Church cantata by Johann Sebastian Bach

Halt im Gedächtnis Jesum Christ (Keep Jesus Christ in mind), BWV 67, is a church cantata by Johann Sebastian Bach. He composed it in Leipzig for Quasimodogeniti, the first Sunday after Easter, and first performed it on 16 April 1724.

Based on the prescribed gospel of the appearance of Jesus to the Disciples, first without then with Thomas, an unknown poet compares the situation of the doubtful Thomas to the Christian in general. He places Nikolaus Herman's Easter hymn "Erschienen ist der herrlich Tag" in the centre of the cantata, repeats the line "Friede sei mit euch" (Peace be with you) several times, and ends with the first stanza from Jakob Ebert's hymn "Du Friedefürst, Herr Jesu Christ" (Thou Prince of Peace, Lord Jesus Christ). Bach structured the work in seven movements, arranged in symmetry around the central chorale, and scored it for three solo voices, a four-part choir and a Baroque instrumental ensemble of a slide horn for hymn tunes, flauto traverso, two oboes d'amore, strings and basso continuo. Besides the unusual central chorale, the cantata contains a dramatic scena with Jesus repeating "Peace be with you" against the enemies.

== History and words ==
Bach composed the cantata in his first year as Thomaskantor in Leipzig, shortly after he first performed his St John Passion, for the First Sunday after Easter, called Quasimodogeniti. The prescribed readings for that Sunday were from the First Epistle of John, "our faith is the victory", and from the Gospel of John, the appearance of Jesus to the Disciples, first without then with Thomas, in Jerusalem. The unknown poet begins with a verse from the Second Epistle to Timothy, "Remember that Jesus Christ … was raised from the dead". The poet sees Thomas as similar to the doubtful Christian in general, whose heart is not at peace. The center of the cantata is the Easter hymn "Erschienen ist der herrlich Tag" (The glorious day has appeared) by Nikolaus Herman (1560), praising the day of the resurrection. In contrast, movement 5 recalls the danger by the enemies, until in movement 6 Jesus appears, as he did to his disciples in Jerusalem, finally bringing peace. The line "Friede sei mit euch" (Peace be with you) is repeated four times, framing three stanzas of a poem. The closing chorale is the first stanza of "Du Friedefürst, Herr Jesu Christo" (Thou Prince of Peace, Lord Jesus Christ) by Jakob Ebert (1601).

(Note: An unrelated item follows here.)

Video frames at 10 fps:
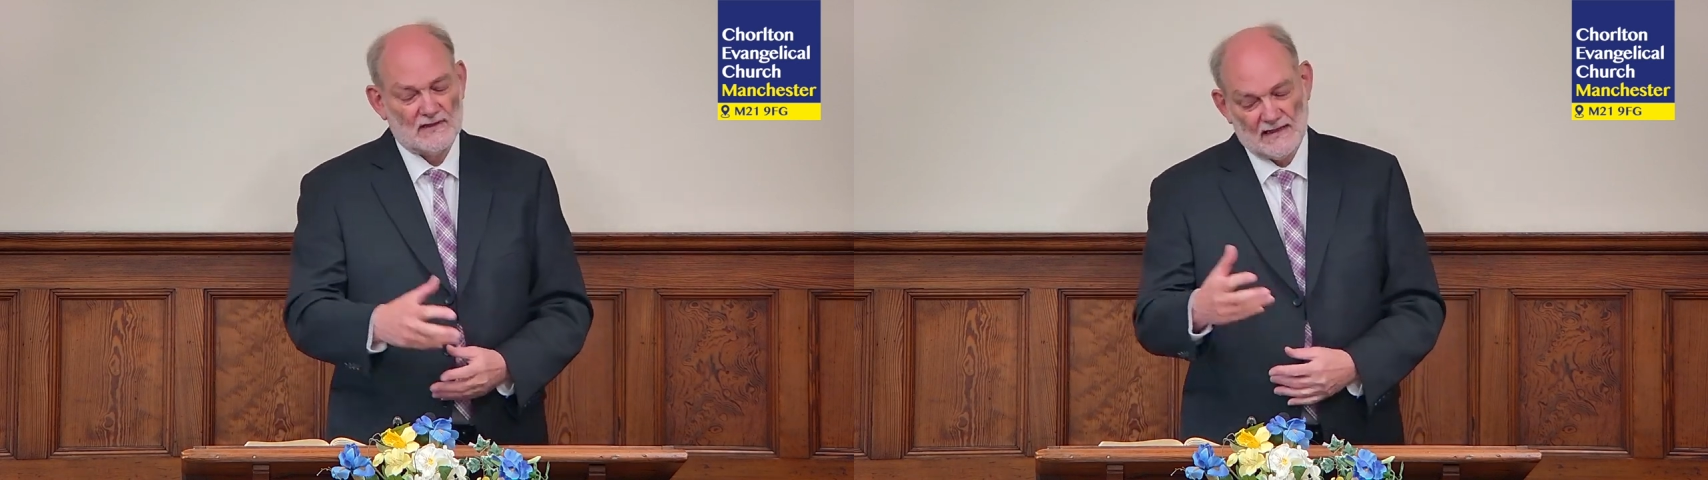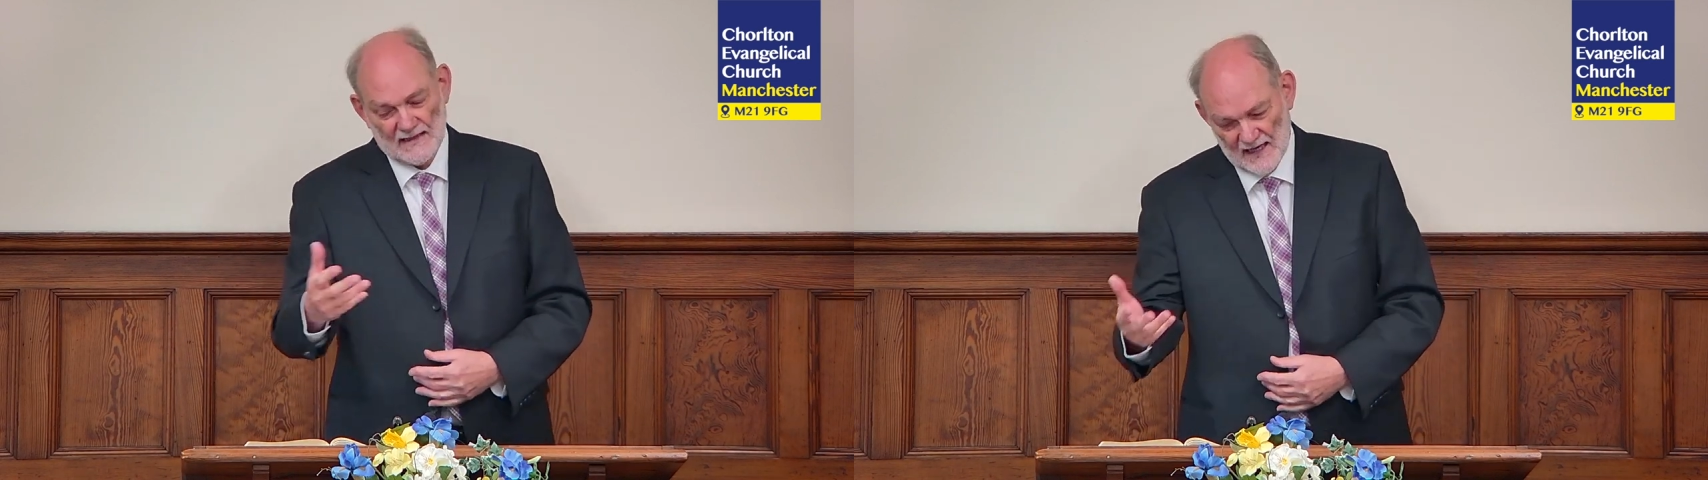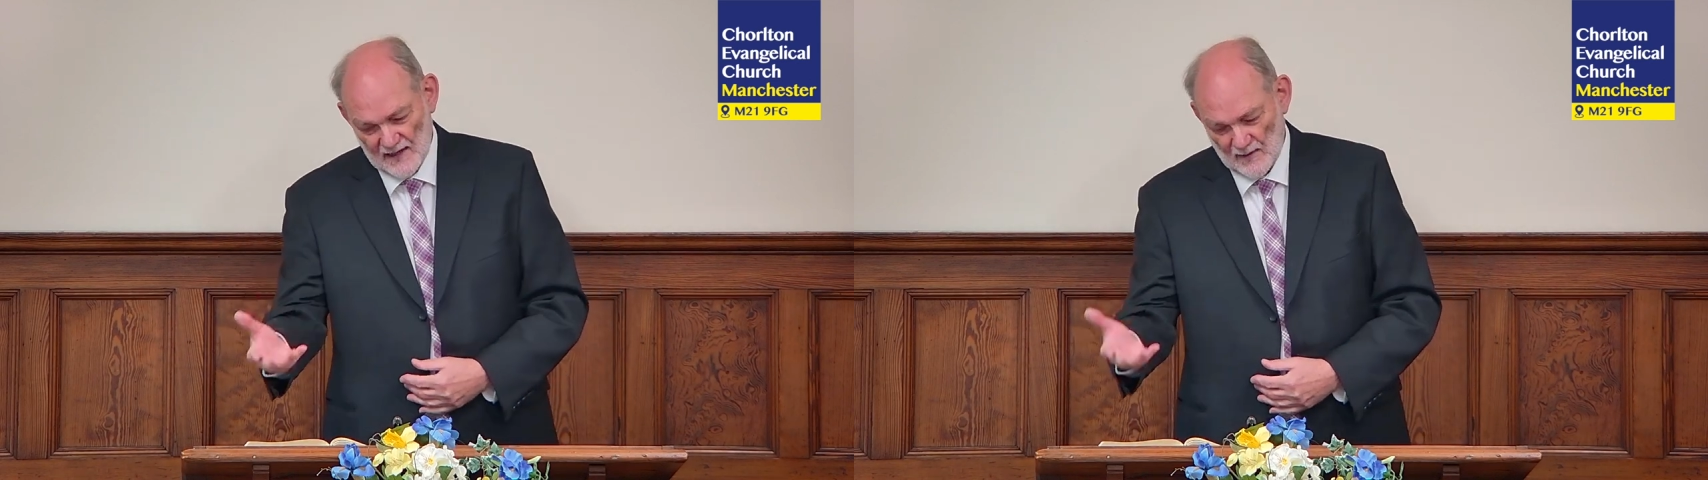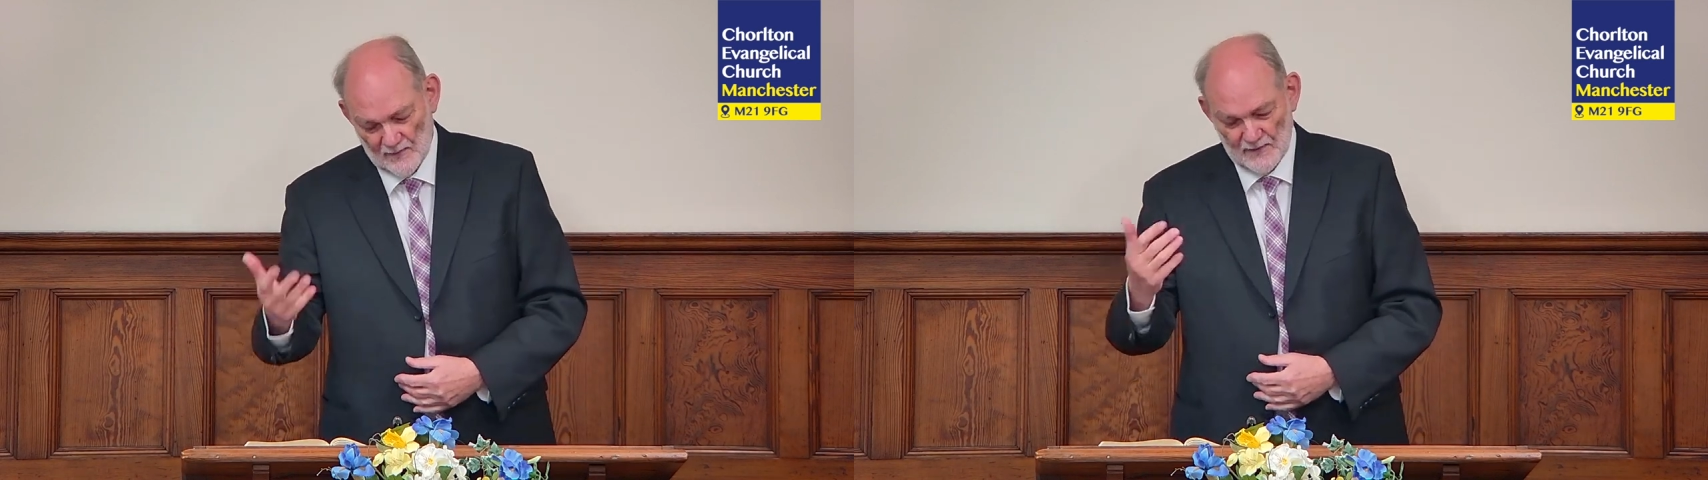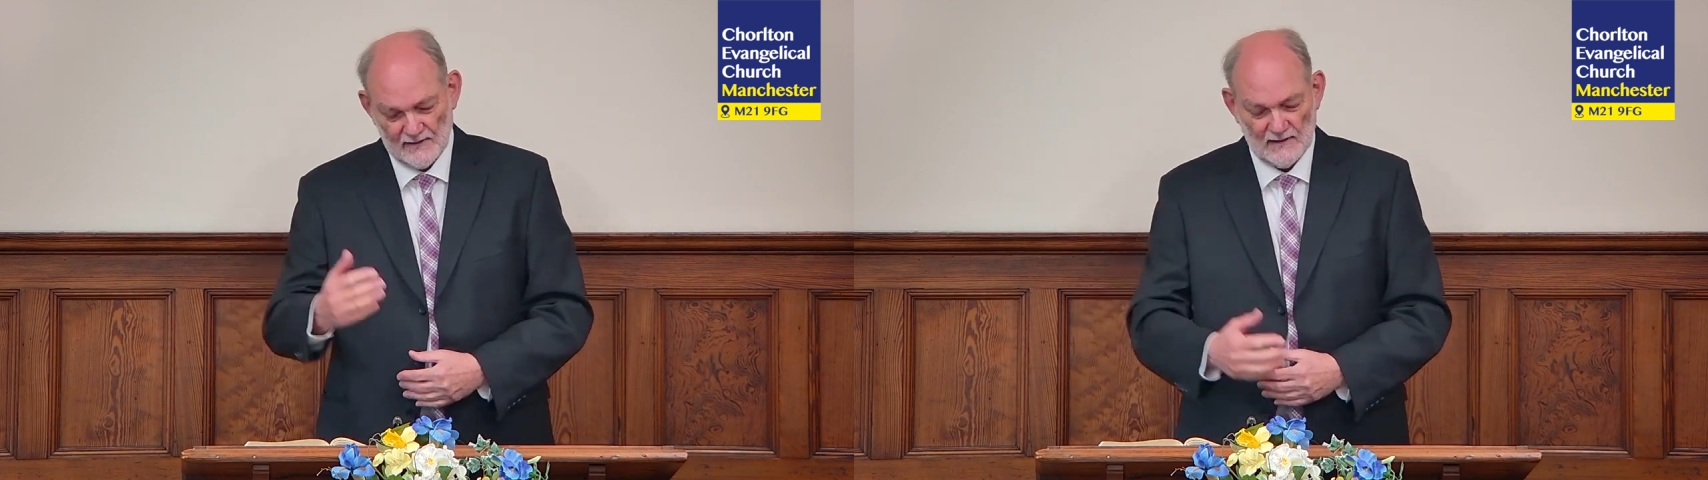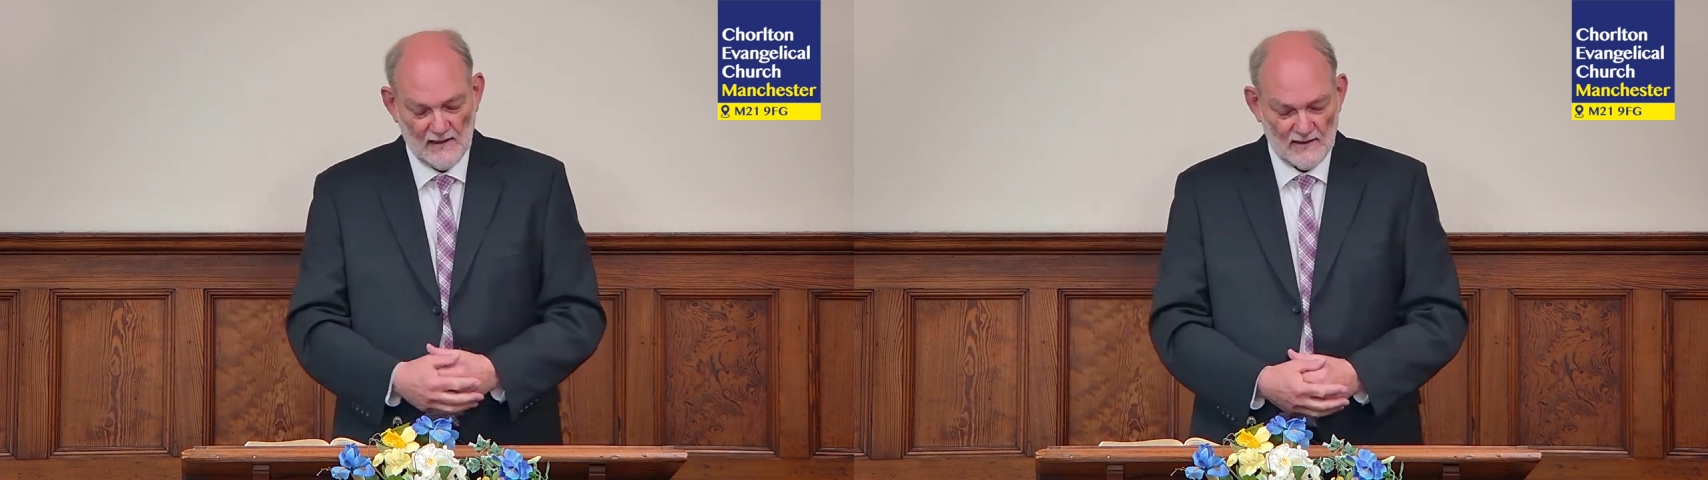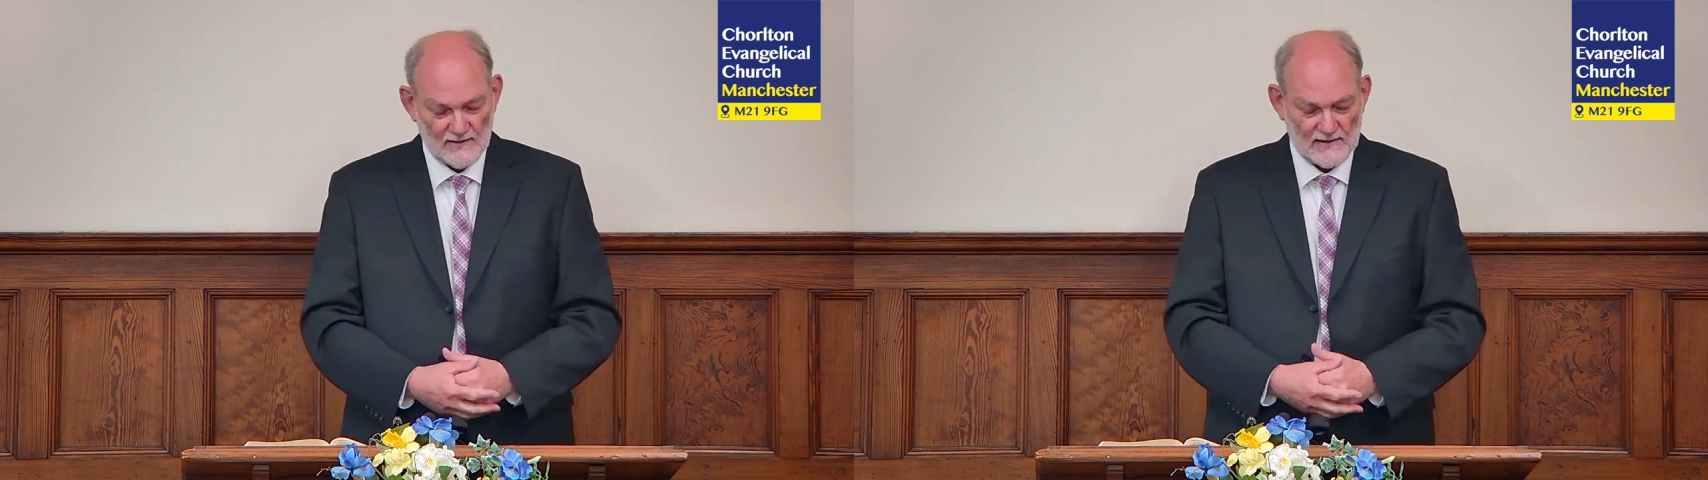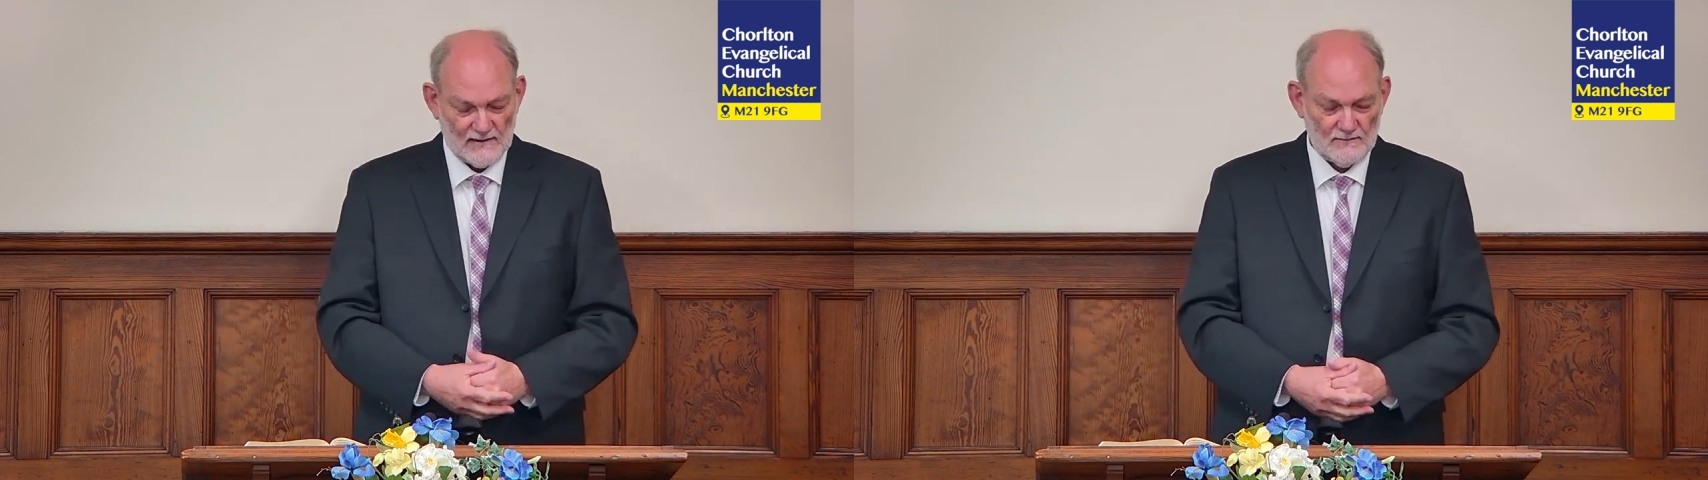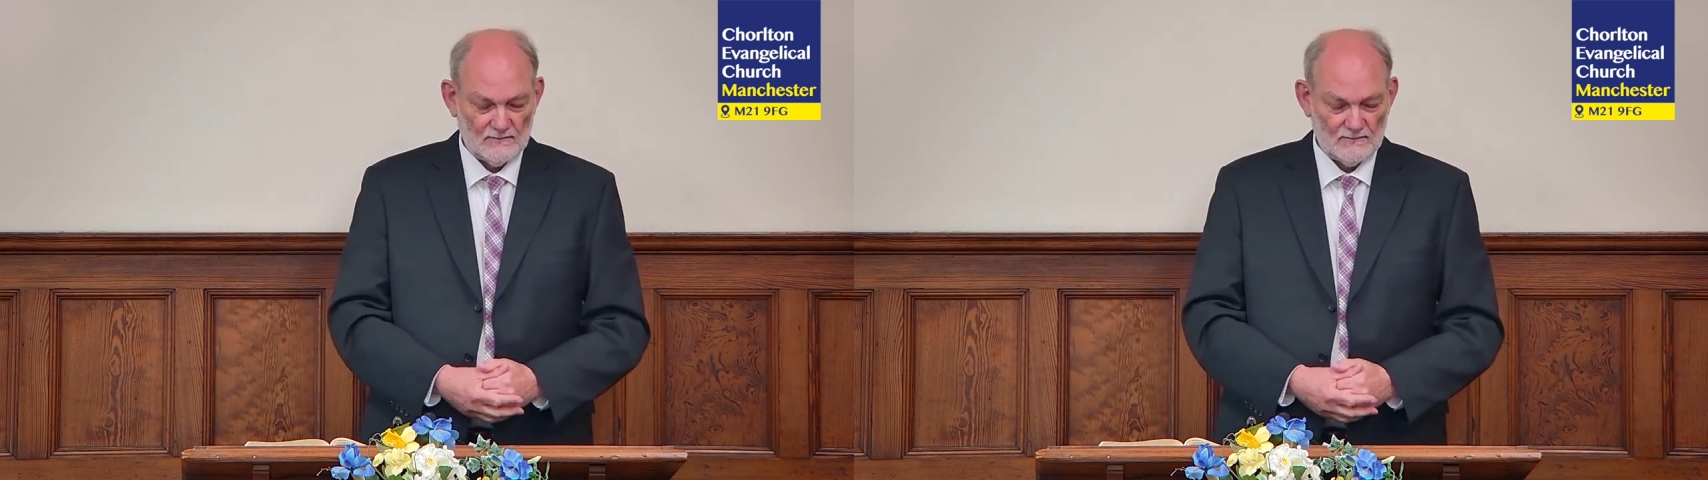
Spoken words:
It came up in the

Bach led the first performance on 16 April 1724.

== Music ==
=== Structure and scoring ===
Bach structured the cantata in seven movements, arranged symmetrically around a central chorale. He scored the work for three vocal soloists (alto, tenor, bass), a four-part choir and a Baroque instrumental ensemble of corno da tirarsi (Ct, a slide horn that Bach scored for a short period), flauto traverso (Ft), two oboes d'amore (Oa), two violins (Vl), viola (Va), and basso continuo.

In the following table of the movements, the scoring follows the Neue Bach-Ausgabe. The keys and time signatures are taken from Alfred Dürr, using the symbol for common time (4/4). The continuo, playing throughout, is not shown.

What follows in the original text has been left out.